With Sprague-Dawley rats subjected to hemorrhagic shock and their isolated superior mesenteric artery, the protective effect of NS1619 (0.5, 1, 2, and 4 mg/kg) pretreatment (30 minutes before hemorrhage shock) on vascular reactivity and the underlying mechanisms were observed.

NS1619 pretreatment significantly improved the 72-hour survival of hemorrhagic shock rats, alleviated shock-induced decrease of vascular reactivity and calcium sensitivity, and increased the cardiac output and oxygen delivery. NS1619 2 mg/kg had the best effect. These protective effects of NS1619 pretreatment on vascular reactivity and calcium sensitivity were antagonized by RhoA inhibitor, C3 transferase, and Rho kinase antagonist, Y-27632. NS1619 pretreatment up-regulated the activities of RhoA, Rho-kinase, and PDZ-Rho GEF (guanine nucleotide exchange factor). These effects of NS1619 pretreatment were eliminated by RhoA inhibitor, C3 transferase.

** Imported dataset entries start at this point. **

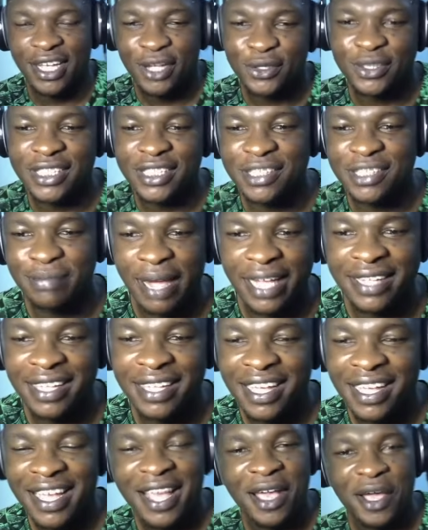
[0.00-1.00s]
So this is my
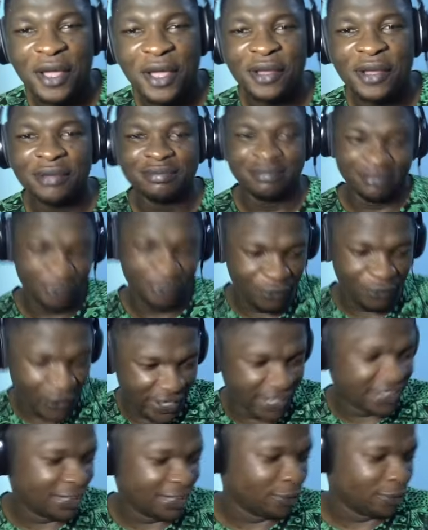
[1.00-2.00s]
free
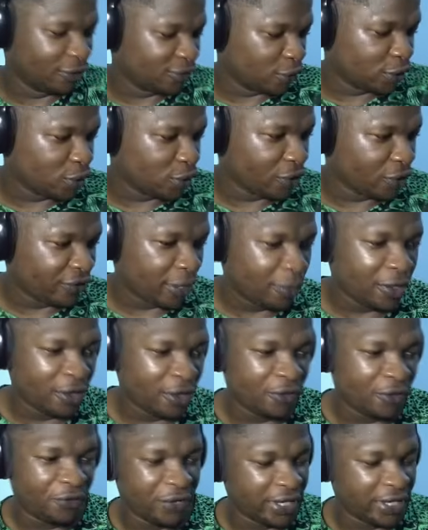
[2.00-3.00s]
hit team of the week. So if you're playing
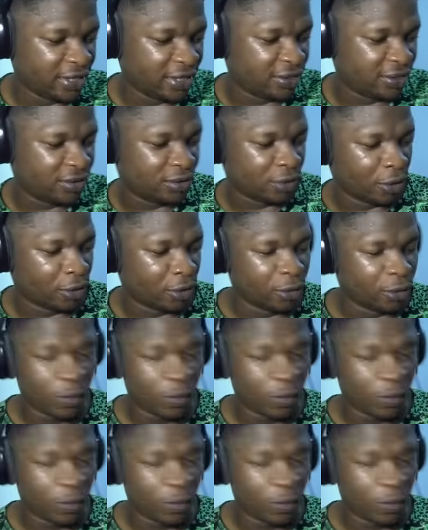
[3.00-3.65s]
your free hit or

Bkca opener, NS1619 pretreatment has good protective effect on vascular reactivity and calcium sensitivity, which plays a good beneficial effect on hemorrhagic shock. The mechanism may be mainly through PDZ-Rho GEF-RhoA-Rho kinase pathway. Bkca channel may be a potential target for the treatment of shock-induced vascular hyporeactivity.